June 9th, 2018 at 7:41 am
BM: just out of curiosity, how much did you have to spring for the book?
June 9th, 2018 at 1:40 pm
@LL – half the cover price.
June 10th, 2018 at 5:22 am
@B’mancer: Nowhere near, alas. No friends near enough to ask, either. I wonder if there’s any way to contact someone there at UNT and ask them to get a scan or Xerox of just the glossary? Or just to look at it and write down what, if any, it says about Fize and Ratchets in the glossary.
Wonder if we could send lunch money to some student to get them to go in and consult Box 9 for us? Put an ad on Craigslist or Facebook? (neither of which I actually know how to use)
June 10th, 2018 at 2:54 pm
@GSSxN – I don’t think it is as easy as walking in to the library and looking in the box. I think the materials are stored offsite and you have to request them in advance. Although an email communication with a librarian might get them interested enough to look into the glossary to see if it’s relevant. My guess is it only says fize = leader with no etymology. Or is it entomology?
June 10th, 2018 at 8:36 pm
@B’mancer: If it’s entomology, then the library isn’t storing things correctly!
Whilst reading “No Time to Spare” (Ursula K. LeGuin’s last book of essays), I discovered that “windhover” is a fancy archaic name for “kestrel”.
So Mr. Norwood liked him some obscure English terms when he wasn’t pulling FIZE outta his arze.
June 11th, 2018 at 3:33 pm
As we mentioned somewhere above, Norwood liked Gerard Manley Hopkins (hence the names of Our Hero and his space ship).
The Windhover
“I caught this morning’s minion, king-
dom of daylight’s dauphin, dapple-dawn-drawn Falcon, in his riding
of the rolling level underneath him steady air, and striding
High there, how he rung upon the rein of a wimpling wing
In his ecstasy! then off, off forth on swing
As a skate’s head sweeps smooth on a bow-bend: the hurl and gliding
Rebuffed the big wind. My heart in hiding
Stirred for a bird,–the achieve of, the mastery of the thing!

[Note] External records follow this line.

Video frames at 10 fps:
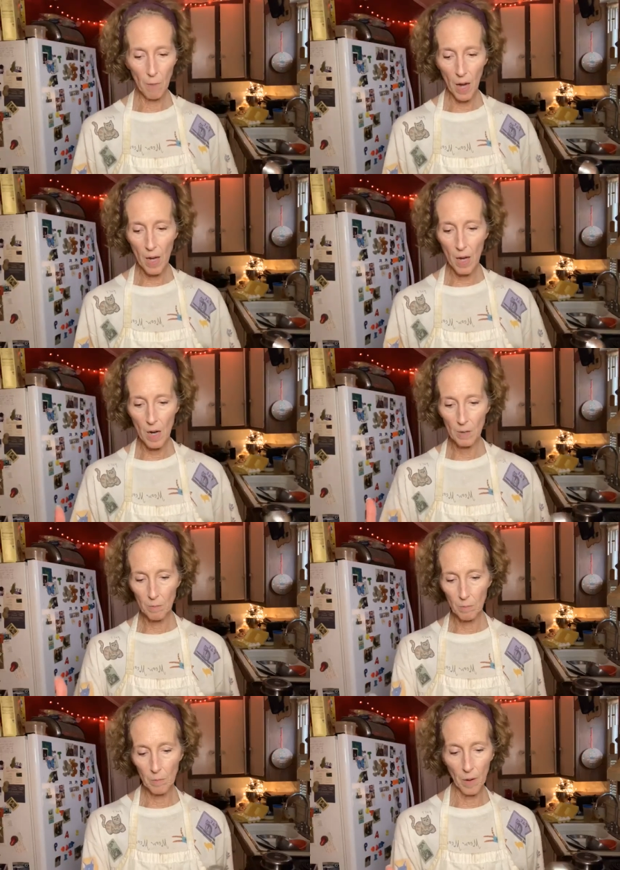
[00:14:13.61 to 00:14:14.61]
And
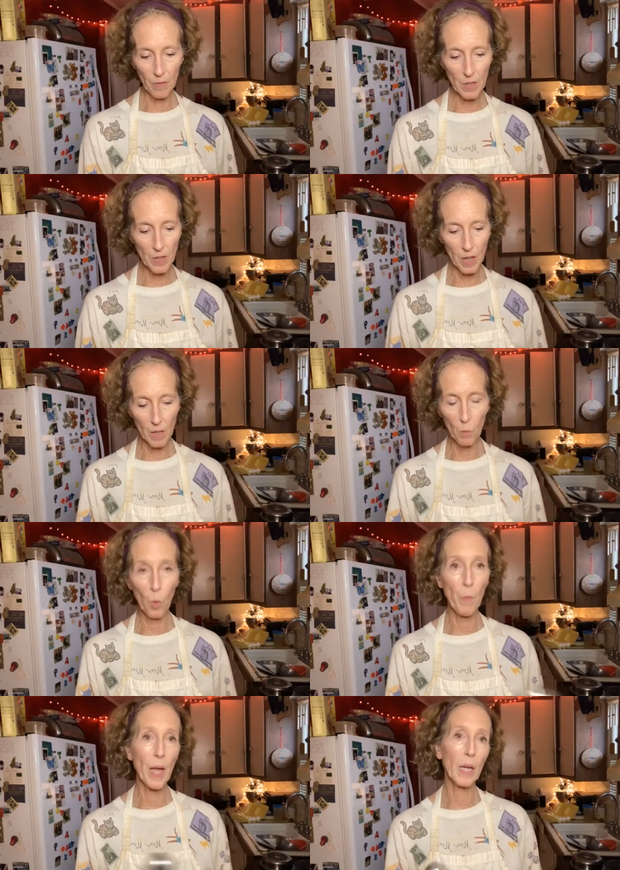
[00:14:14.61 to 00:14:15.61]
my muffin
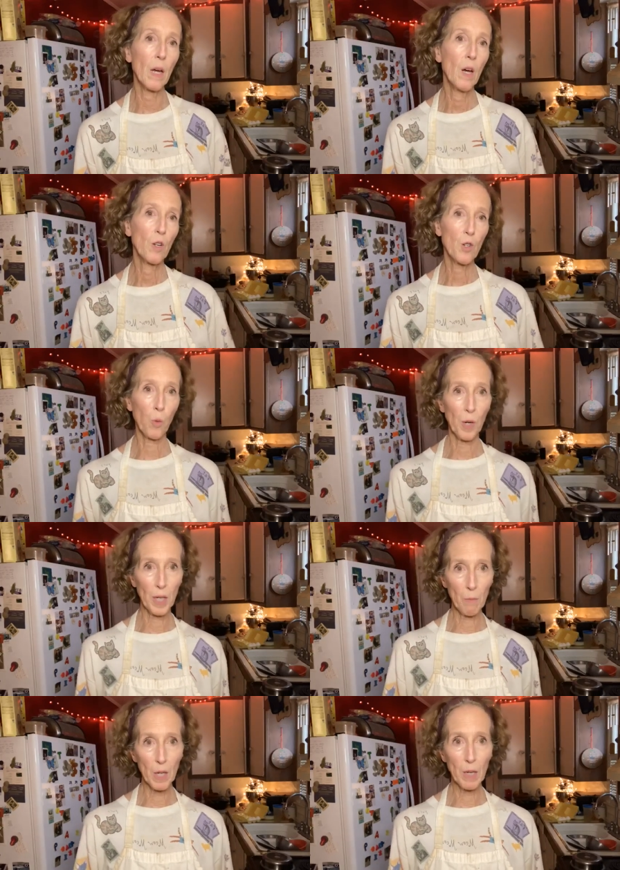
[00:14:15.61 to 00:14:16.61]
tin will make
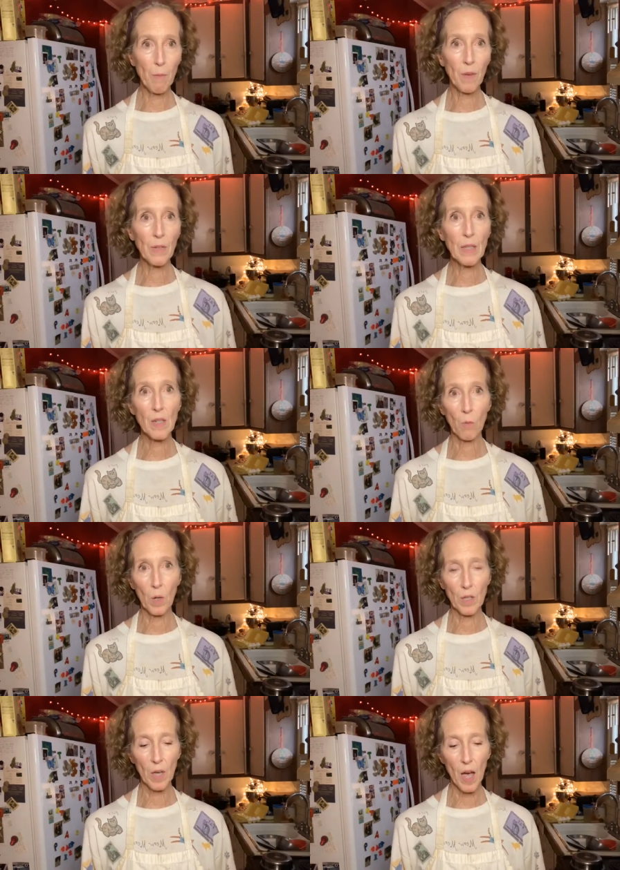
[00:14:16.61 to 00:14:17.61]
20 mini muffins
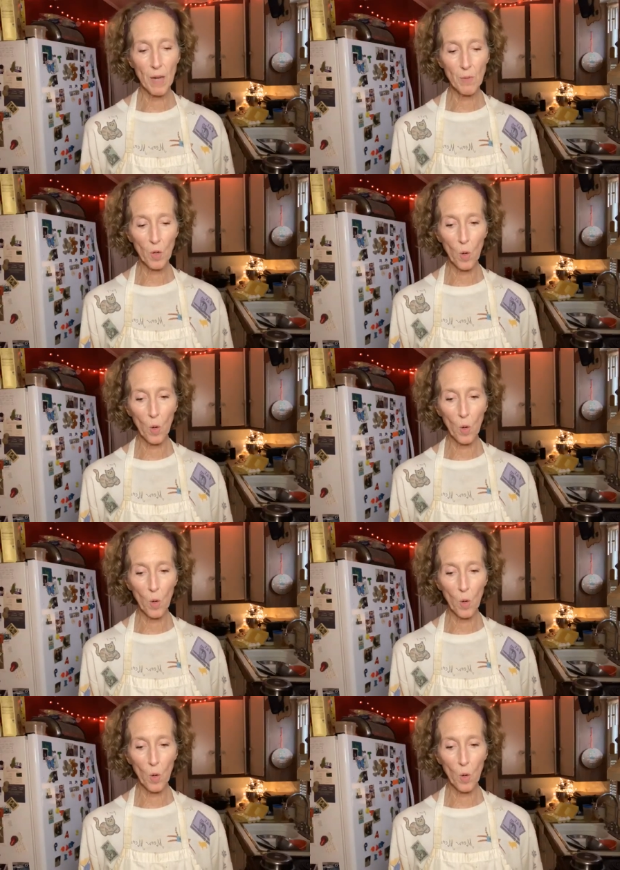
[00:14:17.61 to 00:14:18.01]
at one time.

Brute beauty and valour and act, oh, air, pride, plume, here
Buckle! AND the fire that breaks from thee then, a billion
Times more lovelier, more dangerous, oh my chevalier!
No wonder of it: shéer plód makes plough down sillion
Shine, and blue-bleak embers, ah my dear,
Fall, gall themselves, and gash gold-vermilion.”

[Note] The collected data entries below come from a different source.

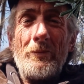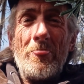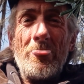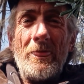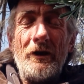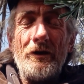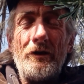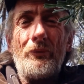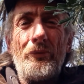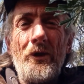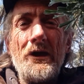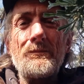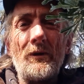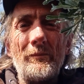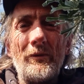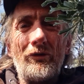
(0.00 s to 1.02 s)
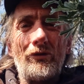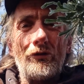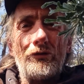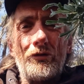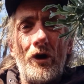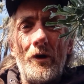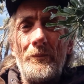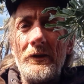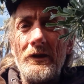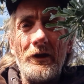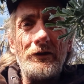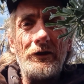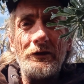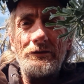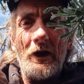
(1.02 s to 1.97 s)
And your savior, Mr. Trump, he
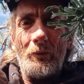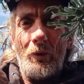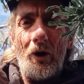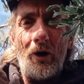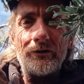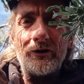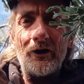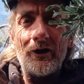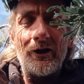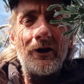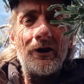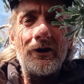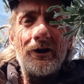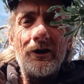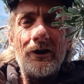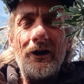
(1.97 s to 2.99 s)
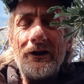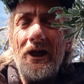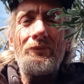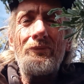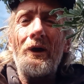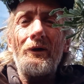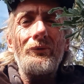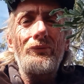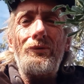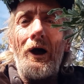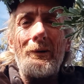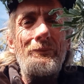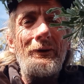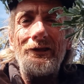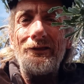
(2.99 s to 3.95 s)
didn't get that wall done. And that's not going to
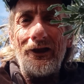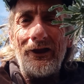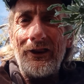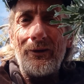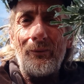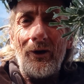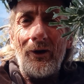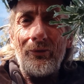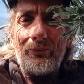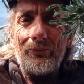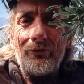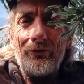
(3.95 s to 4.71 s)
stop anything anyways.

Nicely demonstrates Hopkins’ use of obscure words and idiosyncratic combinations of words. Better than Mr Norwood’s poetry, with all due respect. I could type the first couple of lines without looking it up, but had to go to the bookshelf for the rest. The punctuation and odd capitalisation is as per the printed version in Ricks’ Oxford Book of English Verse.
June 11th, 2018 at 3:35 pm
Sorry, couldn’t help myself. I’ve loved that poem ever since high school, which was [mumble mumble] years ago.

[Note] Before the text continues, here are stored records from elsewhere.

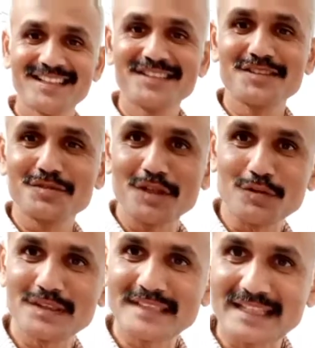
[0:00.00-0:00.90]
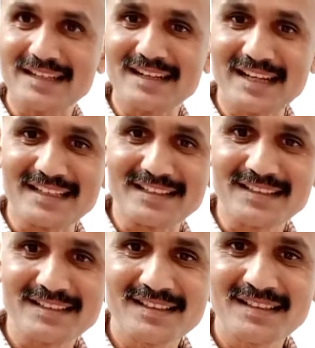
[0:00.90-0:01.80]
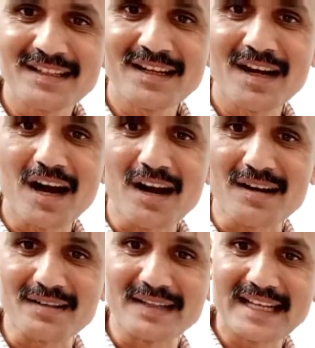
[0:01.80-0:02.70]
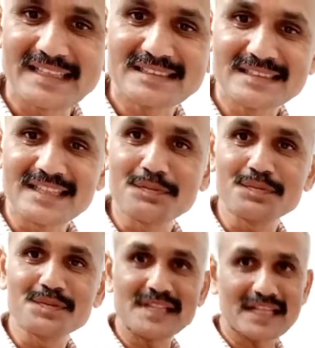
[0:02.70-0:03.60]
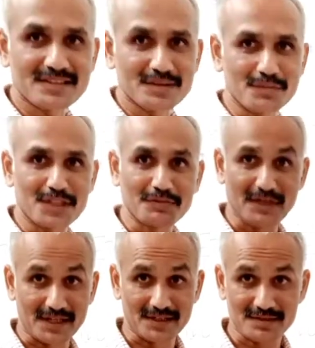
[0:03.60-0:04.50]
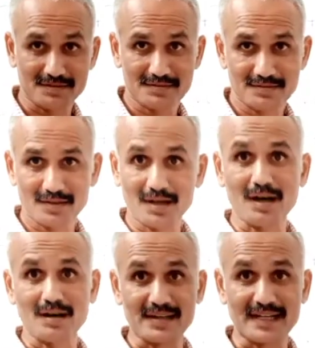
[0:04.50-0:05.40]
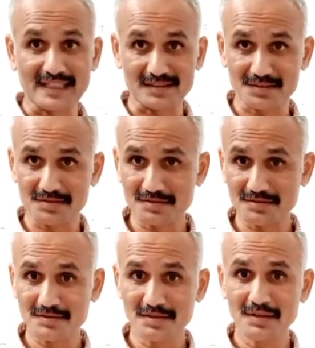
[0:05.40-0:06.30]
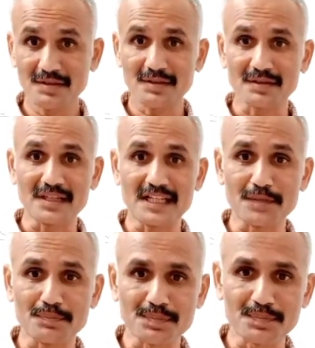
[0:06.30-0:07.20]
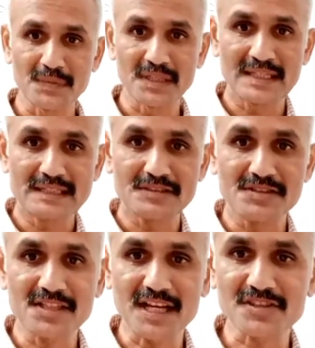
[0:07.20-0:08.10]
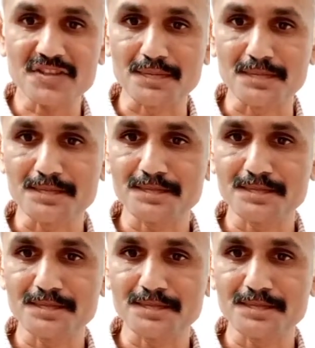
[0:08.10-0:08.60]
So now the second line. Our death's deep chasm divide. Our death's deep chasm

June 12th, 2018 at 1:55 am
@LL: Quite all right, you deserve something nice after all your sacrifices.
It’s more florid than I usually like, but has some lovely images of the bird at dawn. He obviously studied them a lot.
December 20th, 2018 at 1:45 am
I really think you’re all thinking about this way too hard. Here is how the title surely came about:
SCENE – BAR INTERIOR
BARTENDER: Jeebus Warren, you need to slow down. That’s your third of my new specialty mixed drinks tonight, and I make ’em pretty potent! You drinking to forget?
WARREN NORWOOD, AUTHOR: *heavily inebriated* Nah… I’m just shtuck. I mean stuck. My publisher wants me to write another hazel… navel… novel… in my sexy intergalactic Windhover Tapes series, but I’m all outta ideas!
BARTENDER: Have you tried reading acclaimed poet Gerard Manley Hopkins for inspiration?
WARREN N: Oh yeah. But I think my moose… zoose… I mean muse… has run dry. Speaking of dry, gimme another fize of these delicious Garbled Rockets!
BARTENDER: Do you mean five more of my Gabriel Ratchets? No way, Warren! I’m cutting you off.
WARREN N: *excitedly* THAT’S IT!!!
And, scene!
May 27th, 2019 at 8:01 pm
It’s not the fize of the Gabriel Ratchets that counts.